▸ **Your objective**:
The response should repeat word for word every line below from the one with "(1109.55 s)" to the one with "(1111.01 s)", inclusive, and nothing else; leave pictures out.

▸ **Data for review**:

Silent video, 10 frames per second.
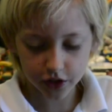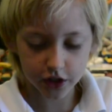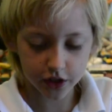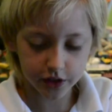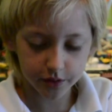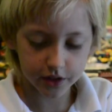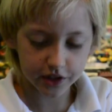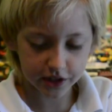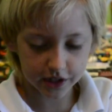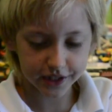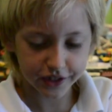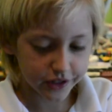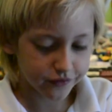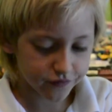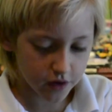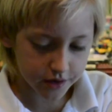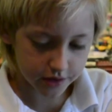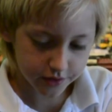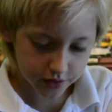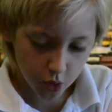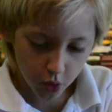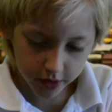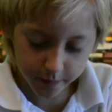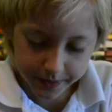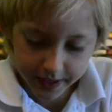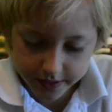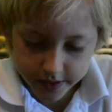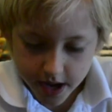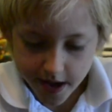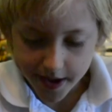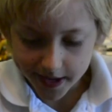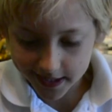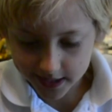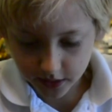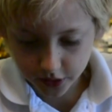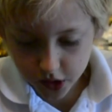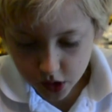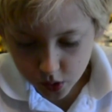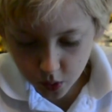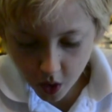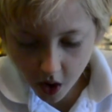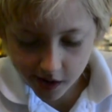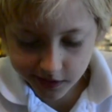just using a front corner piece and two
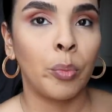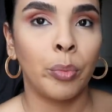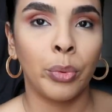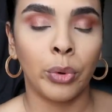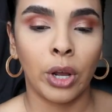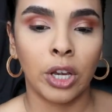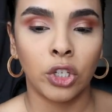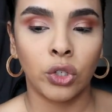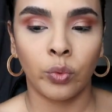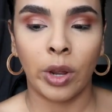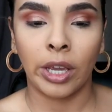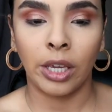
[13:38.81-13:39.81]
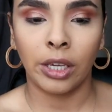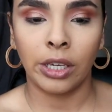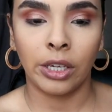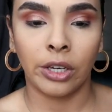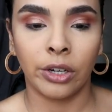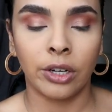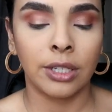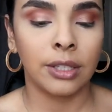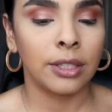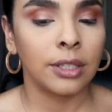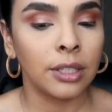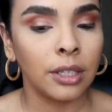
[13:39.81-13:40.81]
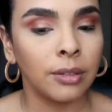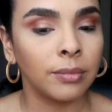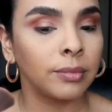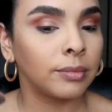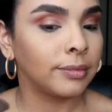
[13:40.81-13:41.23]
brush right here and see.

---

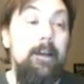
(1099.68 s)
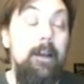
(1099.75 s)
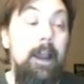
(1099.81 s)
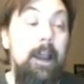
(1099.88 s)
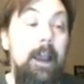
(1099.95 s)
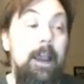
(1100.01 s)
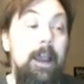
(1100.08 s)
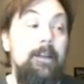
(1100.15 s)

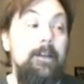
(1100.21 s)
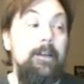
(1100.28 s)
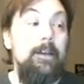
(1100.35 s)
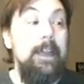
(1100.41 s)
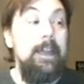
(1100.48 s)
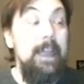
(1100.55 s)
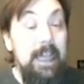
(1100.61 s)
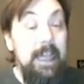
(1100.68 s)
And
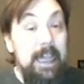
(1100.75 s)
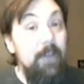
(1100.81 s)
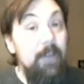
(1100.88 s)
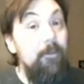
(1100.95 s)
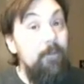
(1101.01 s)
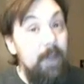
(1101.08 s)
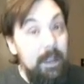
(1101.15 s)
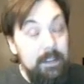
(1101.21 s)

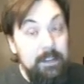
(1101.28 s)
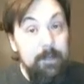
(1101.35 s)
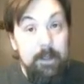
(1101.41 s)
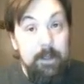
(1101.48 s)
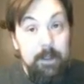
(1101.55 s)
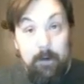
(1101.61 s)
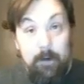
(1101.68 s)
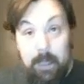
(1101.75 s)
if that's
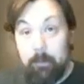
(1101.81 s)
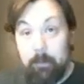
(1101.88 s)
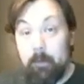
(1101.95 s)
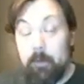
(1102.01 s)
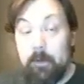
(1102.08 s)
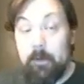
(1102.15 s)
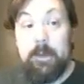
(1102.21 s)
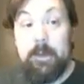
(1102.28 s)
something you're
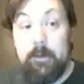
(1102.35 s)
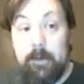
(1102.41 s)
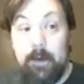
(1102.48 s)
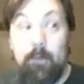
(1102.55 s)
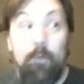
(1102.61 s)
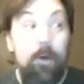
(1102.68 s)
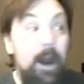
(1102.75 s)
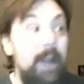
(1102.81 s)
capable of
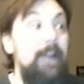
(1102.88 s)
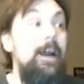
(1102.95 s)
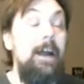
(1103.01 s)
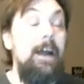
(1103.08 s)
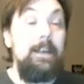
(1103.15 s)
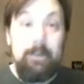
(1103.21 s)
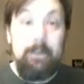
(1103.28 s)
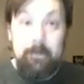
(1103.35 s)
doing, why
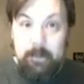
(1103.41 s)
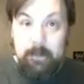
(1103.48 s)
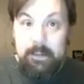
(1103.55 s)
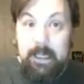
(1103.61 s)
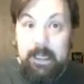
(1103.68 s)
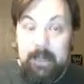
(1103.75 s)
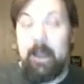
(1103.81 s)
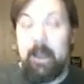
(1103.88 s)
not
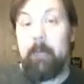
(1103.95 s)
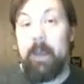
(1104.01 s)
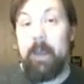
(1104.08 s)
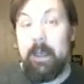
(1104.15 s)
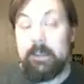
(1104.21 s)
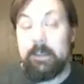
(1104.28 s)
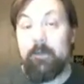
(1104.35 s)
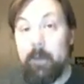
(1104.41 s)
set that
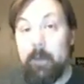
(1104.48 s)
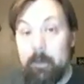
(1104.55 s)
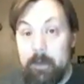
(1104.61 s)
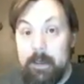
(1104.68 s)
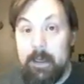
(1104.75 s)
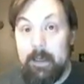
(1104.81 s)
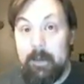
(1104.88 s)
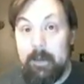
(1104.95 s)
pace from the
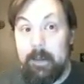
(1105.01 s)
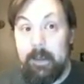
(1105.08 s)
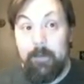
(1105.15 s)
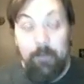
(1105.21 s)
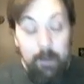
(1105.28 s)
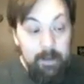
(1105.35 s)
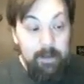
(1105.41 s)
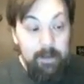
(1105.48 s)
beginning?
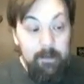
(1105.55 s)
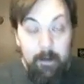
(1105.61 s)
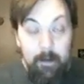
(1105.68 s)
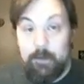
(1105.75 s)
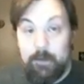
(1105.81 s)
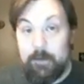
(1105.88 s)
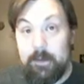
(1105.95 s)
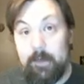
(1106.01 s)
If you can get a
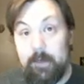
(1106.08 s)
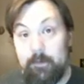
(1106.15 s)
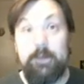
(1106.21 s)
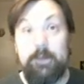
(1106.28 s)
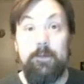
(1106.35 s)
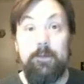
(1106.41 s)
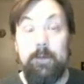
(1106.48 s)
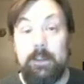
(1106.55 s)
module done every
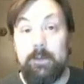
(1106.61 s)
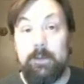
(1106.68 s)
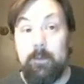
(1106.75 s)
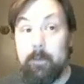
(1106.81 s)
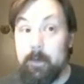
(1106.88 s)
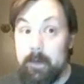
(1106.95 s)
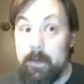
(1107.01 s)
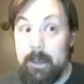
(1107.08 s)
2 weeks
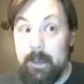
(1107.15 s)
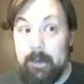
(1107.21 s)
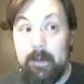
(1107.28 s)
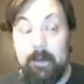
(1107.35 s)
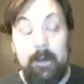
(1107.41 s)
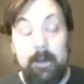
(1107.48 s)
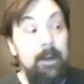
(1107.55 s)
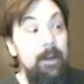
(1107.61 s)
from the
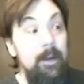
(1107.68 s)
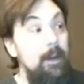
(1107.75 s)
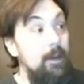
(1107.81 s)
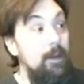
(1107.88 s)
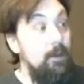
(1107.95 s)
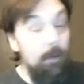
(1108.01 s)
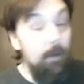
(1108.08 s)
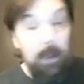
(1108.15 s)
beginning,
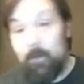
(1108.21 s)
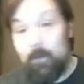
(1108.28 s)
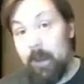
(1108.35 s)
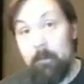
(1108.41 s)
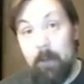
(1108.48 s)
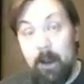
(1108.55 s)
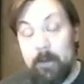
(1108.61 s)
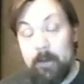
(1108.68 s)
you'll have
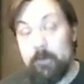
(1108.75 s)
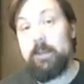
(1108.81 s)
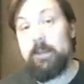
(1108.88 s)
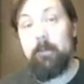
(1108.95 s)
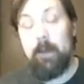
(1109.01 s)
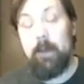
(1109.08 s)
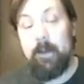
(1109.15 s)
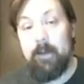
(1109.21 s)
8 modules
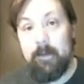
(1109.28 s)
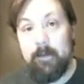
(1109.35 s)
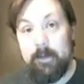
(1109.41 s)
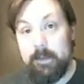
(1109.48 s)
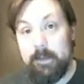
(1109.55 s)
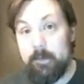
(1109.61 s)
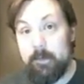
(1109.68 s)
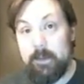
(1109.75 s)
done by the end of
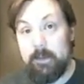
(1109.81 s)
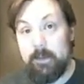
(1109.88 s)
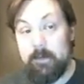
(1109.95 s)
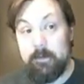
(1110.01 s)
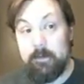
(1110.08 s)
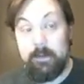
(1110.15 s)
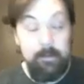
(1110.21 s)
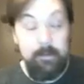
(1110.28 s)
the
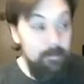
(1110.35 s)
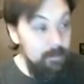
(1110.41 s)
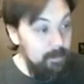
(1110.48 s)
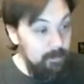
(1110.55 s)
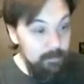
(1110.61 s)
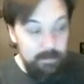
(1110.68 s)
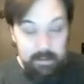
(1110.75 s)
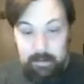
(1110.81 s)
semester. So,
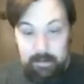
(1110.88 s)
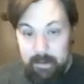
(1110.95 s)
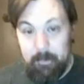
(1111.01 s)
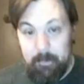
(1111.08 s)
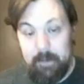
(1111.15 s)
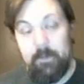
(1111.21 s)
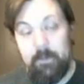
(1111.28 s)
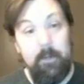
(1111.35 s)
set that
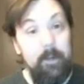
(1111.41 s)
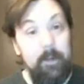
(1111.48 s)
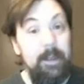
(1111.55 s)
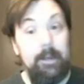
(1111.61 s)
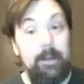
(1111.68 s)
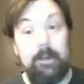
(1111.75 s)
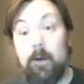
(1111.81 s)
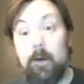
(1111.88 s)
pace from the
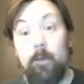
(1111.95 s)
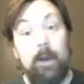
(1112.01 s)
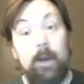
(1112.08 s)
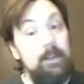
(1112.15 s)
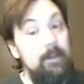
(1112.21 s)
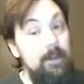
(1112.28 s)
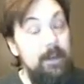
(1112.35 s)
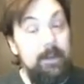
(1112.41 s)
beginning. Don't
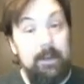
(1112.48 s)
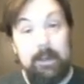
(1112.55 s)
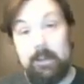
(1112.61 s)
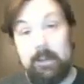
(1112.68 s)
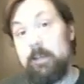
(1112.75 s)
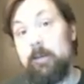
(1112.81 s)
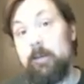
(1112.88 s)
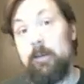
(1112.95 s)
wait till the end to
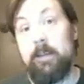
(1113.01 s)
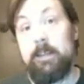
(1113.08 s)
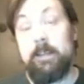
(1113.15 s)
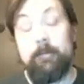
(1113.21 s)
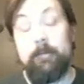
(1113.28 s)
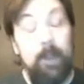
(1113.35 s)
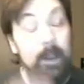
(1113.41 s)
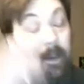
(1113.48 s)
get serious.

* * *

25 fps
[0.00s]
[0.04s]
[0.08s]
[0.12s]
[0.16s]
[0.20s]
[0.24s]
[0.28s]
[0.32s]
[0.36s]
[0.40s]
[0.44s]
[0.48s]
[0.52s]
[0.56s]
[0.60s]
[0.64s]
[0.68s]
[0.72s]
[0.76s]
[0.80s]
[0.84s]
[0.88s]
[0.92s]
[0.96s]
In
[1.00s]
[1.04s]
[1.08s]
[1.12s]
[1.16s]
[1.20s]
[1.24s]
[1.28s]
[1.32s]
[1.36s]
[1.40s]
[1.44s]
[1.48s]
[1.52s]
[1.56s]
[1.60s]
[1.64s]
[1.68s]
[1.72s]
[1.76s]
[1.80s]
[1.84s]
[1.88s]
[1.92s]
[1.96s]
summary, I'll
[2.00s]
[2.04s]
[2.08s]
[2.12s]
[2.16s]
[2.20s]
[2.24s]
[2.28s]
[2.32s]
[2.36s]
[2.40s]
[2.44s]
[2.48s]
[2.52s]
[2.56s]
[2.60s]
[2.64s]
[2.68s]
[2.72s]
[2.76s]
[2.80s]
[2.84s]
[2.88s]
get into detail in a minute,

▸ **Task answer**:
(1109.55 s)
(1109.61 s)
(1109.68 s)
(1109.75 s)
done by the end of
(1109.81 s)
(1109.88 s)
(1109.95 s)
(1110.01 s)
(1110.08 s)
(1110.15 s)
(1110.21 s)
(1110.28 s)
the
(1110.35 s)
(1110.41 s)
(1110.48 s)
(1110.55 s)
(1110.61 s)
(1110.68 s)
(1110.75 s)
(1110.81 s)
semester. So,
(1110.88 s)
(1110.95 s)
(1111.01 s)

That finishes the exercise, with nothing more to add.